Tatsumi Orimoto, the performance artist famed for his Bread Man character, has died.
First initiated in 1991, Orimoto twined loaves of bread – white flour baguettes, bloomers and rolls – onto his face. Now transformed into his alter-ego he paraded through the streets, sometimes with a similarly dough-dressed entourage, in Japan, UK, USA, Turkey, Nepal and Germany, with each of the more than two hundred happenings documented by an assistant.

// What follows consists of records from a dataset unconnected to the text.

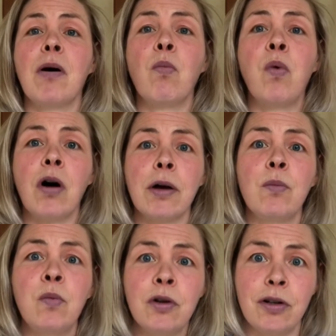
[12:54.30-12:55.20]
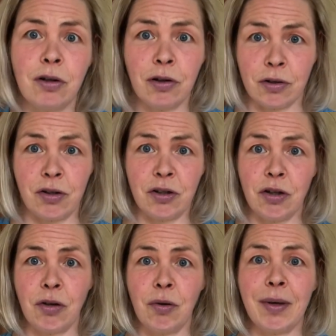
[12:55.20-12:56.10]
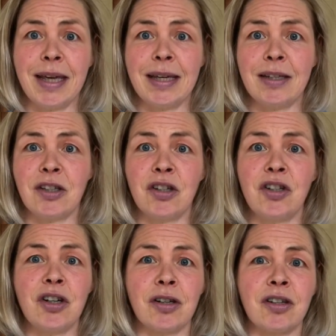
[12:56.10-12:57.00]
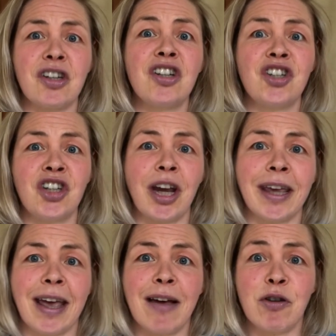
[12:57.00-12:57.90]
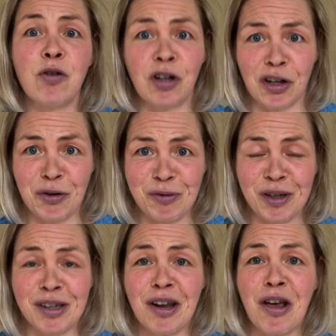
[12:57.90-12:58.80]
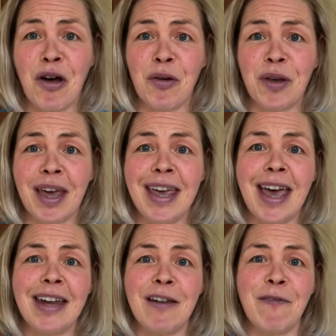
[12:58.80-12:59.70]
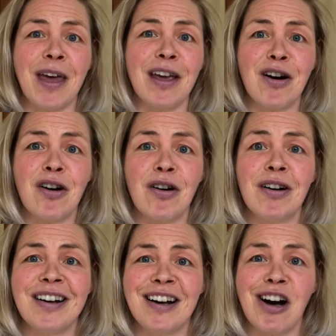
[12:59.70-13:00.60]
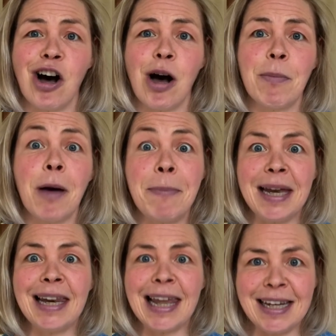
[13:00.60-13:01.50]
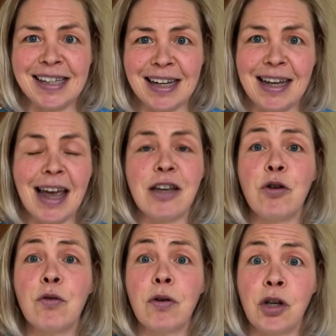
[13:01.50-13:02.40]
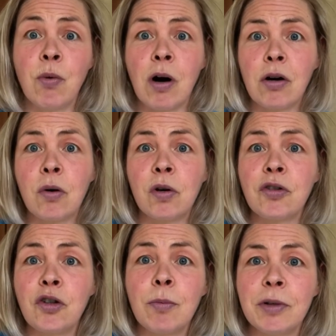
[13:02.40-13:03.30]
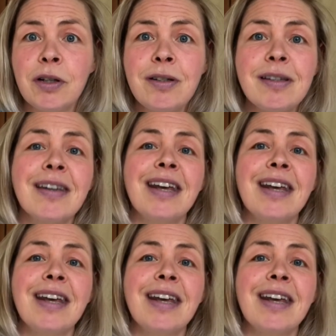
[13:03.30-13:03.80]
what I would look to do is to just check out your glutes, okay? And if they are a bit lazy and you are quad dominant,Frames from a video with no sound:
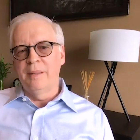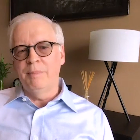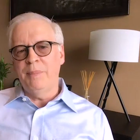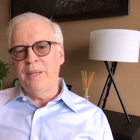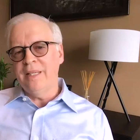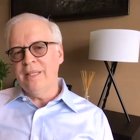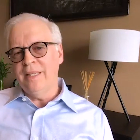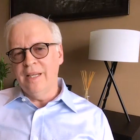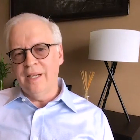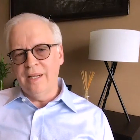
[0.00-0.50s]

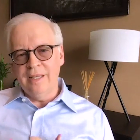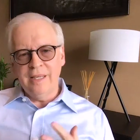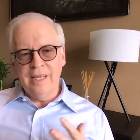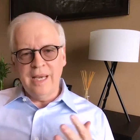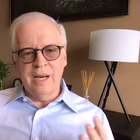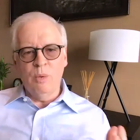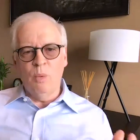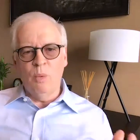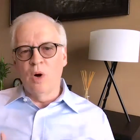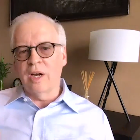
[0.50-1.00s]
but you know, you
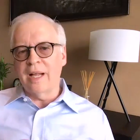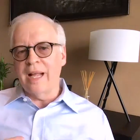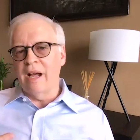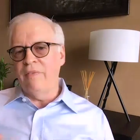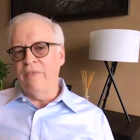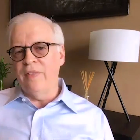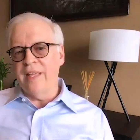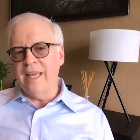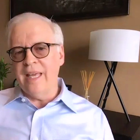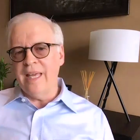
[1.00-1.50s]
got to work
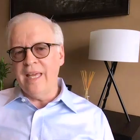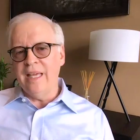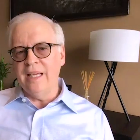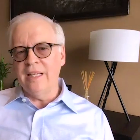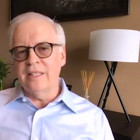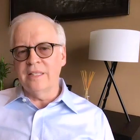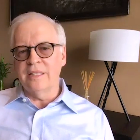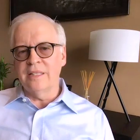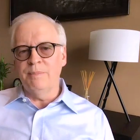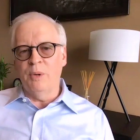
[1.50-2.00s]
out the
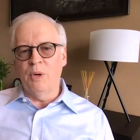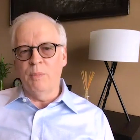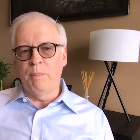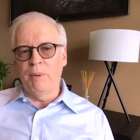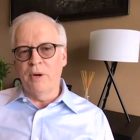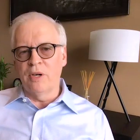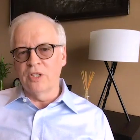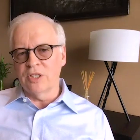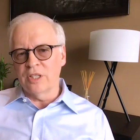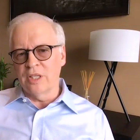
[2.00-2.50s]
kinks, both
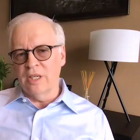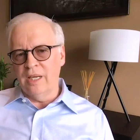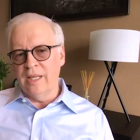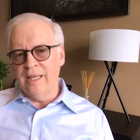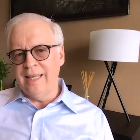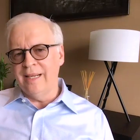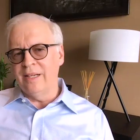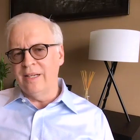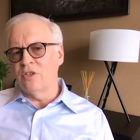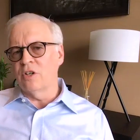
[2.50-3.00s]

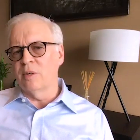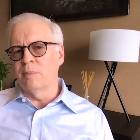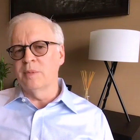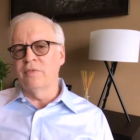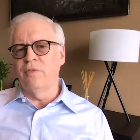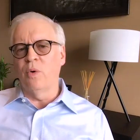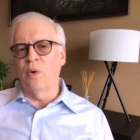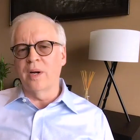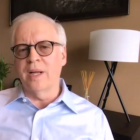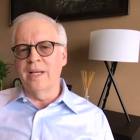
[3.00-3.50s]
personally and in terms
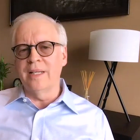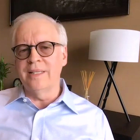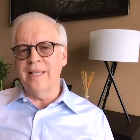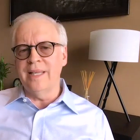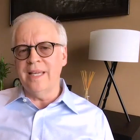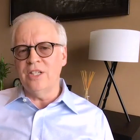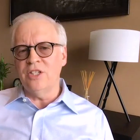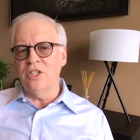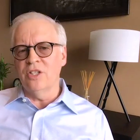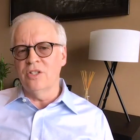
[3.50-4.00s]
of
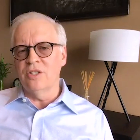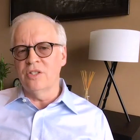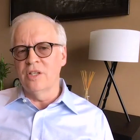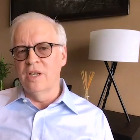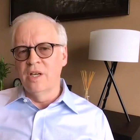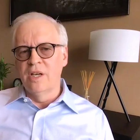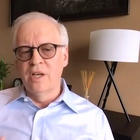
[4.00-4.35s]
organizations.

His route into performance came after his application to art college was rejected six times in a row. Instead, Orimoto travelled to the US, where he met Nam June Paik and, influenced by Yoko Ono and John Cage, became immersed in the Fluxus movement. Back home in Japan, a Christian friend happened to mention the symbolic nature of bread to the body; and though this Orimoto developed his mask. Other works saw Orimoto perform with animals: pigs strapped in a baby harness to his front; ducks carried around his neck in trays.
In later years, after the death of his father, Orimoto’s travels were curtailed by the need to care for his mother, Odaï Orimoto (1919–2017), who had Alzheimer’s disease; this arrangement led to a series of collaboratives works between the two in which Odaï and others suffering from dementia were photographed in unusual or unexpected places, often accompanied by Bread Man.